- _TASK DESCRIPTION_
Once the pictures are set aside, repeat all of the data below exactly.

# # # #

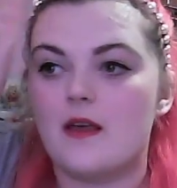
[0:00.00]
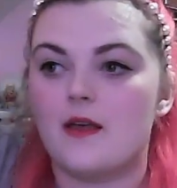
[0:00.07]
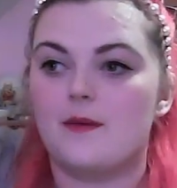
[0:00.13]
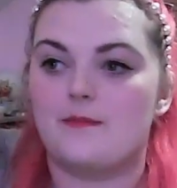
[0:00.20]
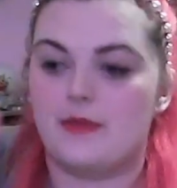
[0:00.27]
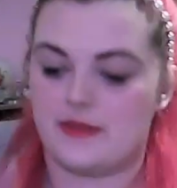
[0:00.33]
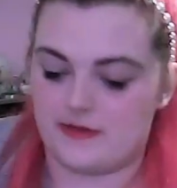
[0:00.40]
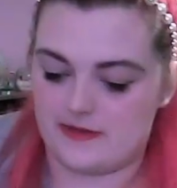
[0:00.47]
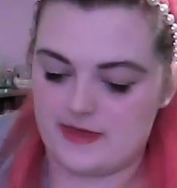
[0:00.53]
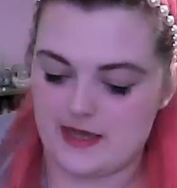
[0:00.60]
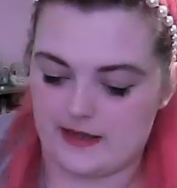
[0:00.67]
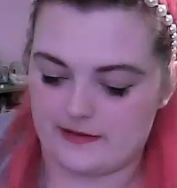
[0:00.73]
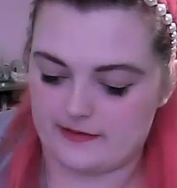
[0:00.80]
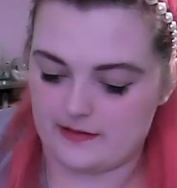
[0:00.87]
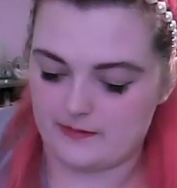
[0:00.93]
But
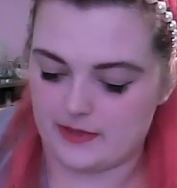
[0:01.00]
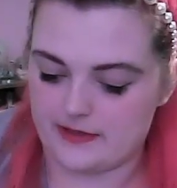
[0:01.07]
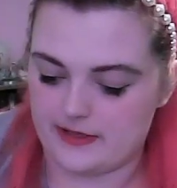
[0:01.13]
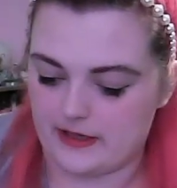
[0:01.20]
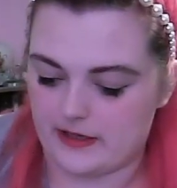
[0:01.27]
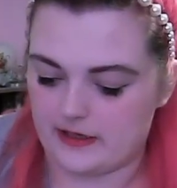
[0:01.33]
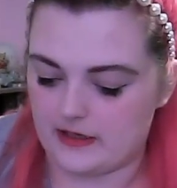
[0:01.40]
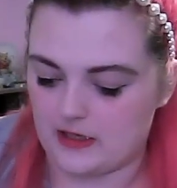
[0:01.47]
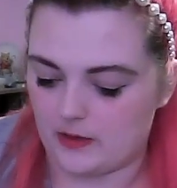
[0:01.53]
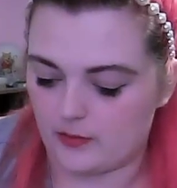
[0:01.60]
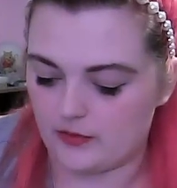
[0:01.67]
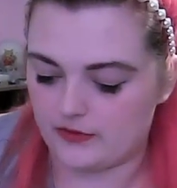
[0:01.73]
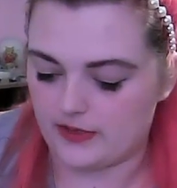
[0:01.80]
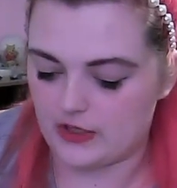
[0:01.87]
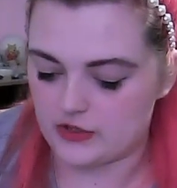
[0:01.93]
this in particular, we was
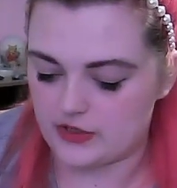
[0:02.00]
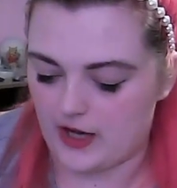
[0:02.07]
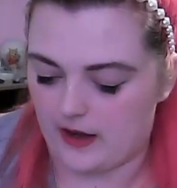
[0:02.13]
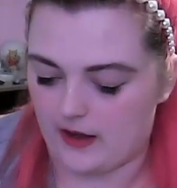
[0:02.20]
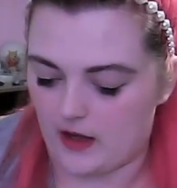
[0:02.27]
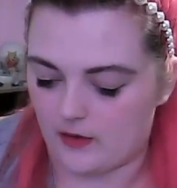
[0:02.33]
at checkout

# # # #

- _EXERCISE SOLUTION_
[0:00.00]
[0:00.07]
[0:00.13]
[0:00.20]
[0:00.27]
[0:00.33]
[0:00.40]
[0:00.47]
[0:00.53]
[0:00.60]
[0:00.67]
[0:00.73]
[0:00.80]
[0:00.87]
[0:00.93]
But
[0:01.00]
[0:01.07]
[0:01.13]
[0:01.20]
[0:01.27]
[0:01.33]
[0:01.40]
[0:01.47]
[0:01.53]
[0:01.60]
[0:01.67]
[0:01.73]
[0:01.80]
[0:01.87]
[0:01.93]
this in particular, we was
[0:02.00]
[0:02.07]
[0:02.13]
[0:02.20]
[0:02.27]
[0:02.33]
at checkout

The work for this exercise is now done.